2015-04-29-BFP1382-danderup


1382 Dander Up.

33 Comments

I’m all caught up on Game of Thrones now. By the end I was damn good and ready to not watch any more for a while. It’s kind of a rough ride. Much like The Walking Dead. You want to know what happens, but you also have things to do, but the thought of what might happens sticks with you all the time. O_O Anyway, that’s done for now, until whenever the new episode is.

I need to do some stuff, but I’m really tired and hurty. My last doctor bill arrived yesterday. Another thousand fucking dollars. In all seriousness, if anything else goes wrong with my health I’m just going to have to die. I’d rather spend a few fun days with my money than the next decade paying people for my miserable existence. It’s been weeks since that sleep study and no one has contacted me about the breathing thing. Which is fine by me. If the insurance company isn’t going to pay for it I’m not having the damn thing anyway. I need to draw up a will and get everything in order so that if something ever does happen to me there will be the tiniest chance that my legacy will live on, and you guys will get to keep reading the comic.

Nobody in my family has any talent for what I do, and I have no family of my own, so I pretty much have to will the thing to some group who sees value in it as a property. I’ve actually been working on this little plan since the day I went into the hospital originally. This much is certain, writing up papers about what you want to happen after you’re dead really hammers your mortality into your brain. It also throws the pathetic state of my life into stark contrast. Ironically, I am better at writing when I’m unhappy, so the stuff for a couple of weeks from now should start being even better. Actually, let’s not set the bar too high. Maybe it would be safer to say I will maintain and POSSIBLY exceed the level of quality you have come to tolerate over the years. XD

If I didn’t have any other expenses I could actually pay off the newest bill all at once. With my normal ad revenue and the help of my patient and kind patrons I’m very nearly in the black even with the doctor stuff. I mean it’s still the kind of ledger that would make an accountant laugh at me behind my back, but better than I’ve done ever before. So, you know, sunny side and all that.

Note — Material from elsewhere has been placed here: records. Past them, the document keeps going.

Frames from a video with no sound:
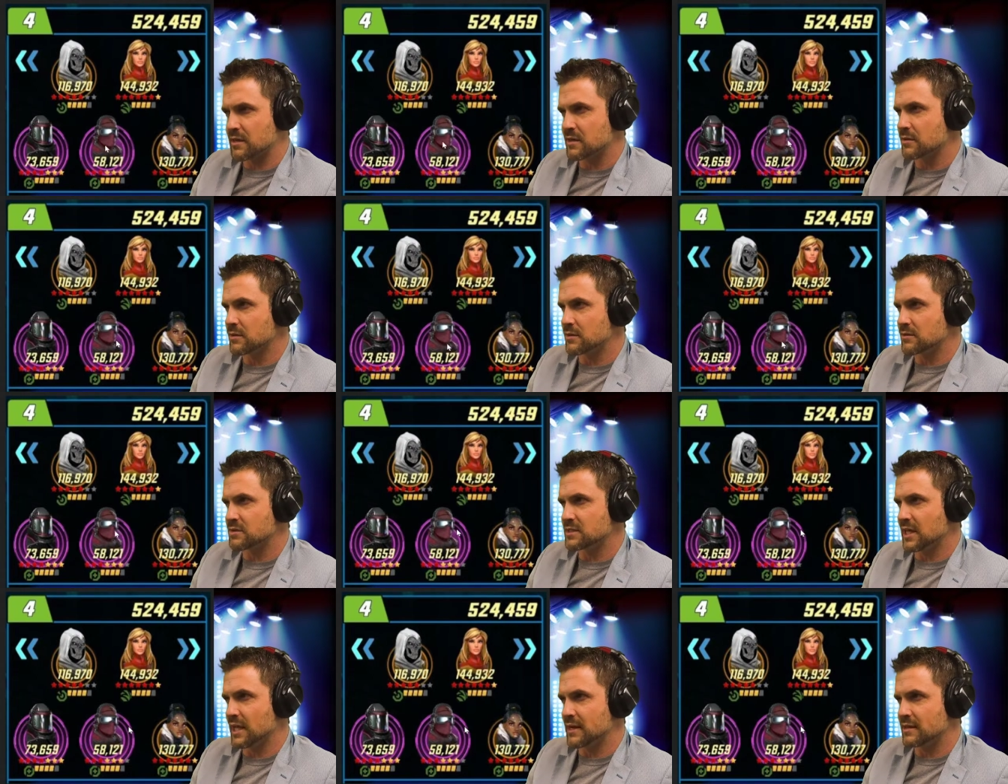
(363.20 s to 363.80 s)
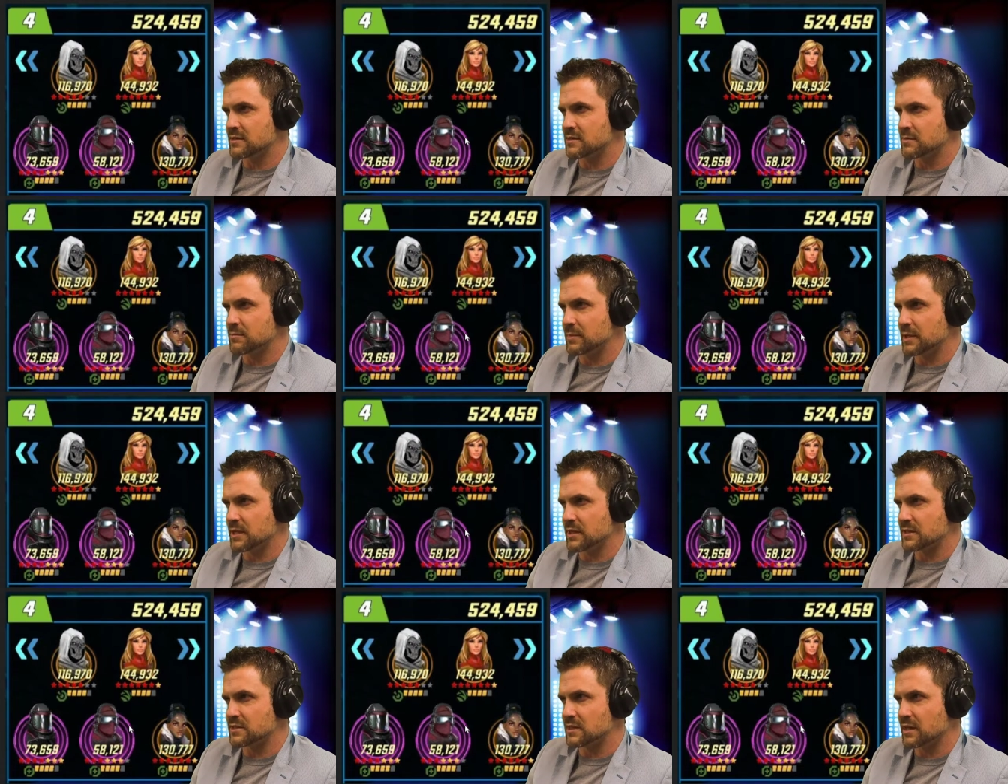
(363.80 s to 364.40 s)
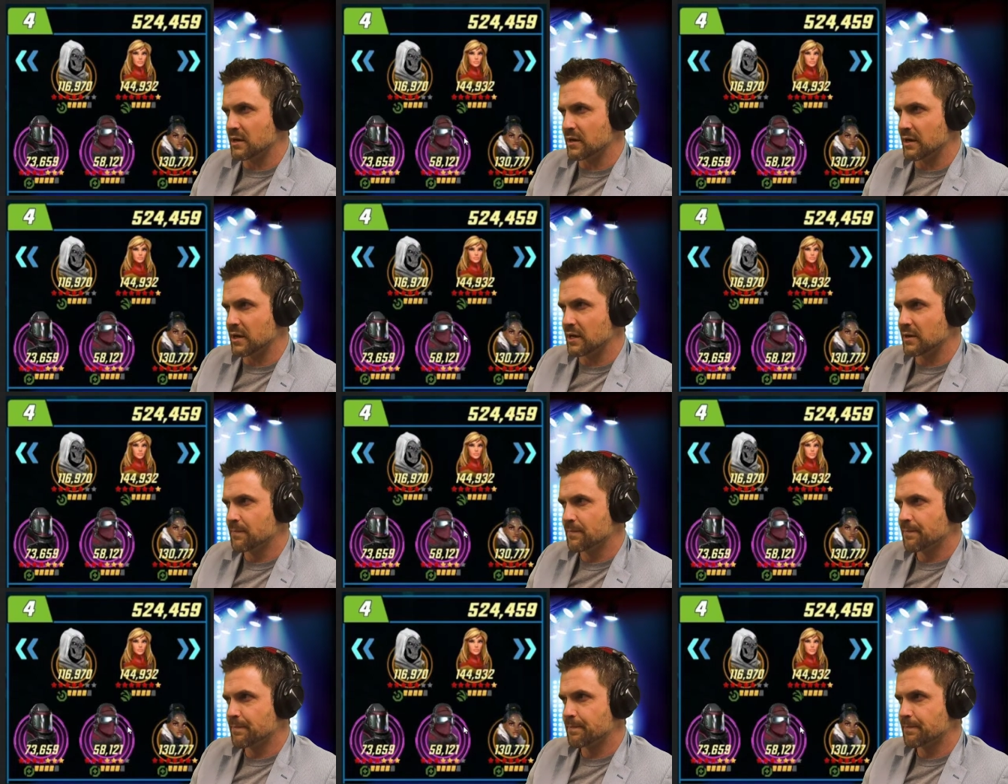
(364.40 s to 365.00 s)
Lieutenant's
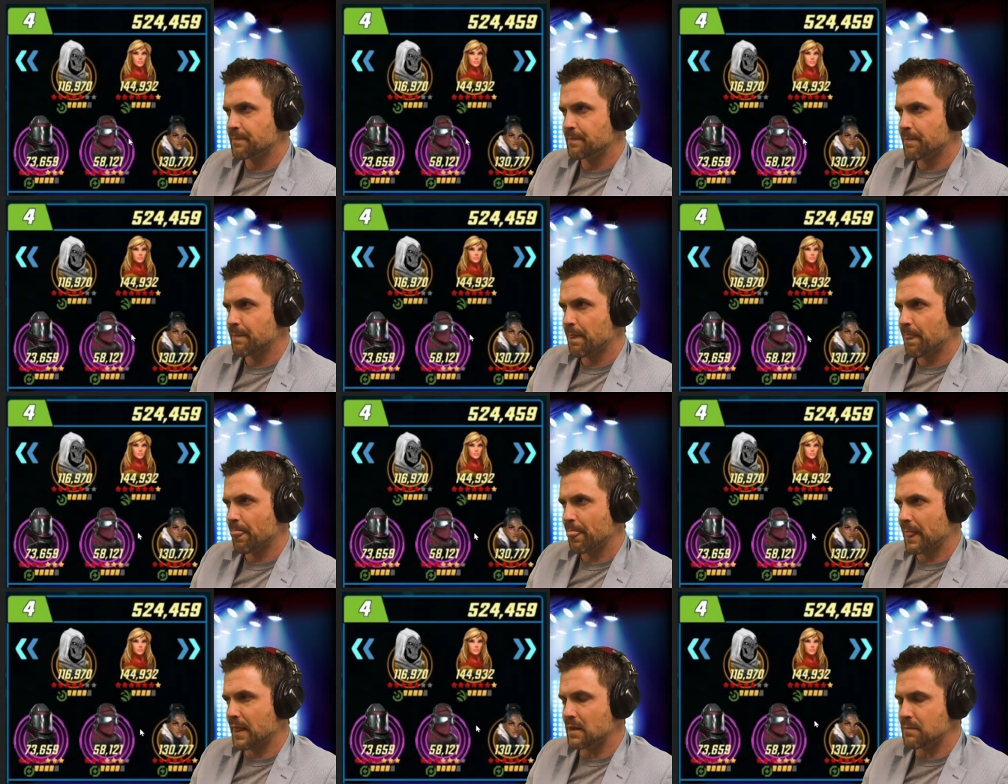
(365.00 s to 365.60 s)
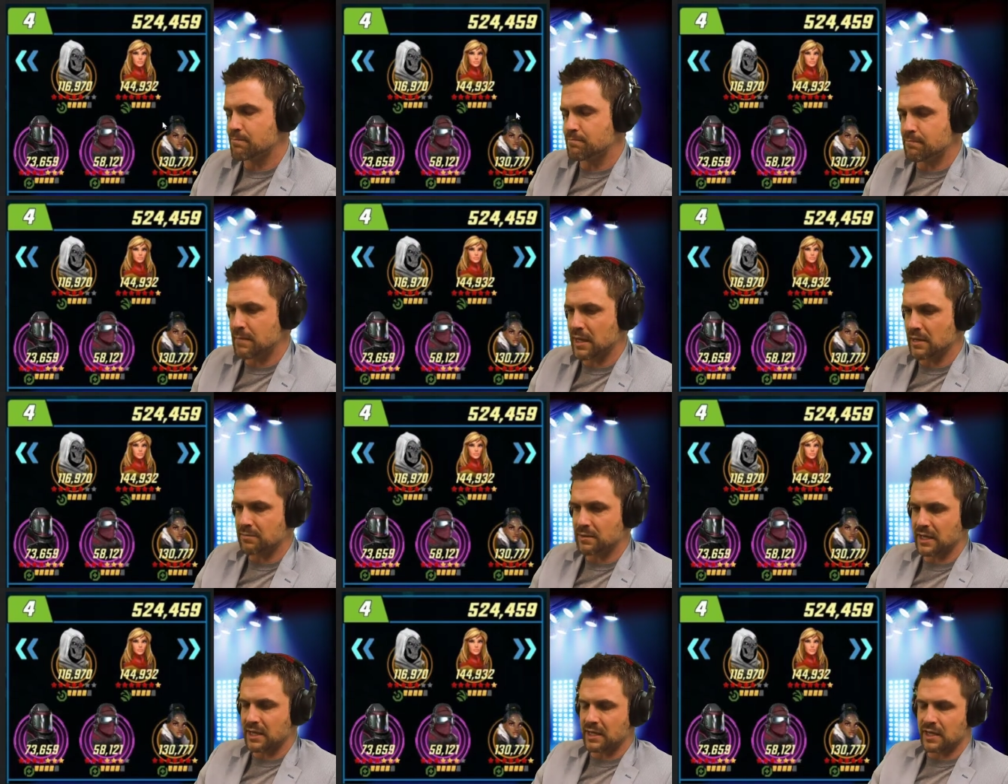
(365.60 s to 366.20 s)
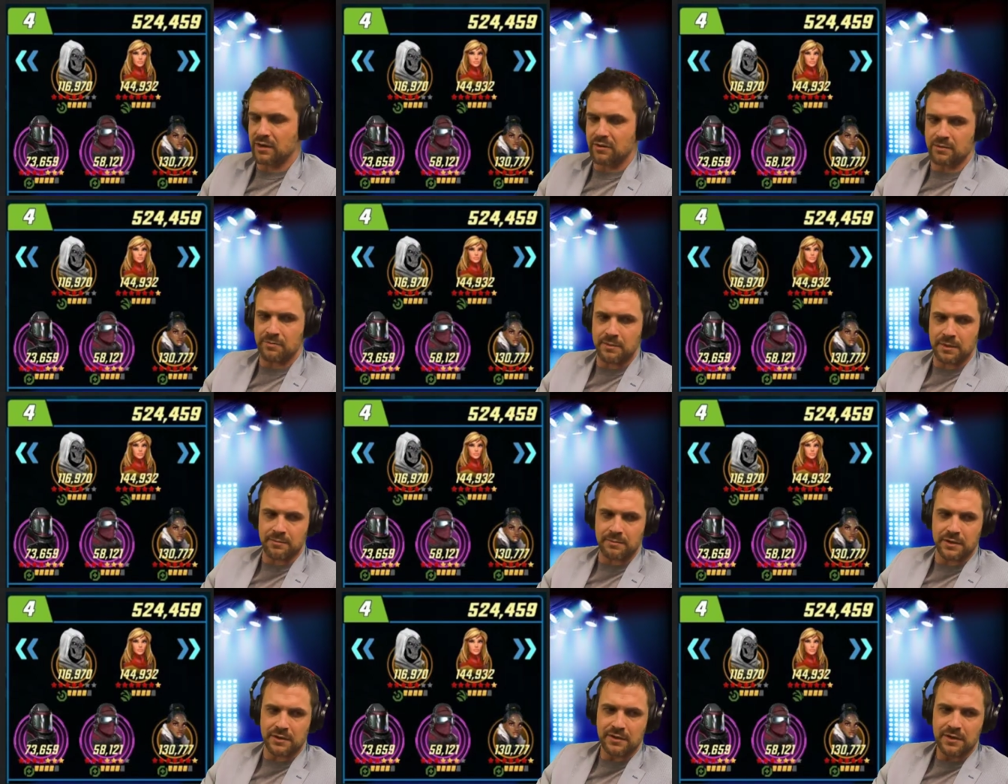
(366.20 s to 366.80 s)
military. He might be, I can't
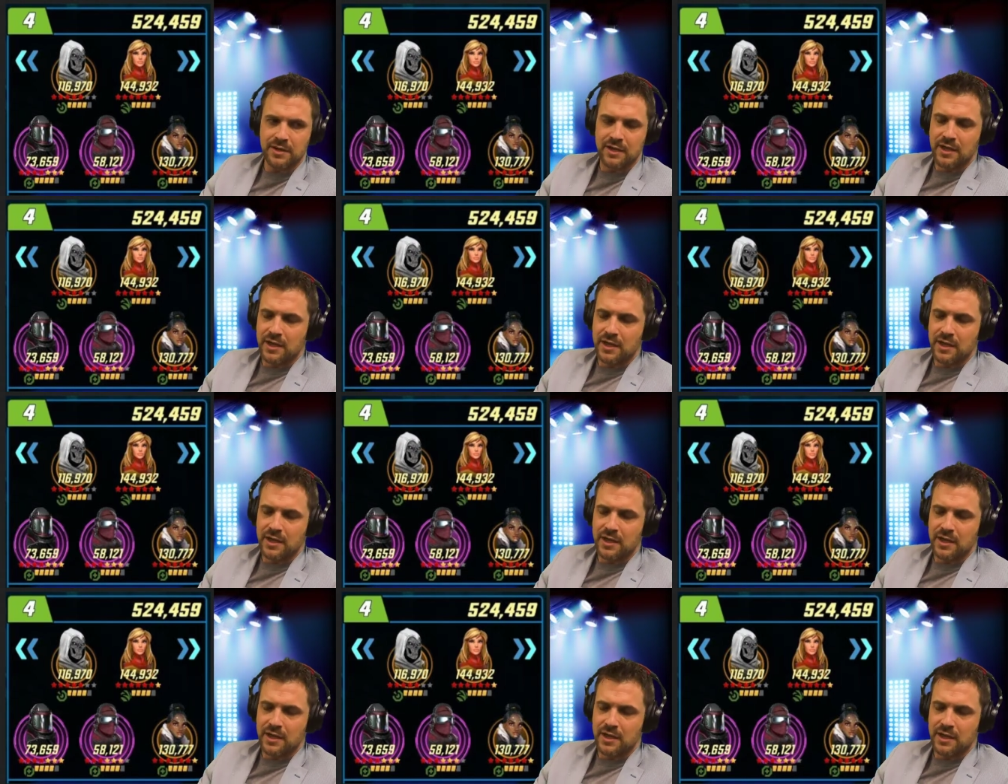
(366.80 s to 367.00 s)
remember.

The teen is speaking to me again. Calling her out on the texting and whatnot made her mad. Although as far as I know she never read the blog post. I’d already talked to her before that point and was in troubler over it as I was telling you guys. Just in case you think I use the blog to passive aggressively talk shit. That is not the case. I try to talk shit directly to the person in question whenever I can. It’s not very Thomas like, but I kind of like people to know exactly where I stand in my old age. I’m also a bit of a douche. Generally problems get solved faster if you just deal with them. Although it usually sucks for a few days. It’s still better than weeks of suffering if you let things get out of hand. I let that happen last month and it didn’t end well.

Really, it was probably better that she hated me while prom was happening so she could focus on that and not be trying to get me to drive her places. I can report at this time that prom wasn’t the Disney princess affair people often hope it will be. Her date texted the entire time.

I’m just going to let that hang there for a minute.

Yeah, but she asked some dudes to dance and got asked too, if I remember correctly, which is more than I ever did. From my perspective it seemed like an okay thing, but that’s just me looking in.

Her next play is Friday. She has a bad feeling about it, and I’m not surprised. Their instructor is one of the least capable people I’ve ever heard tell of. Which is saying something… The Teen also has a lead role and is not feeling confident in her knowledge of the script. All I know is that I’ve been elected videographer. So I get to run the camera while this all goes down.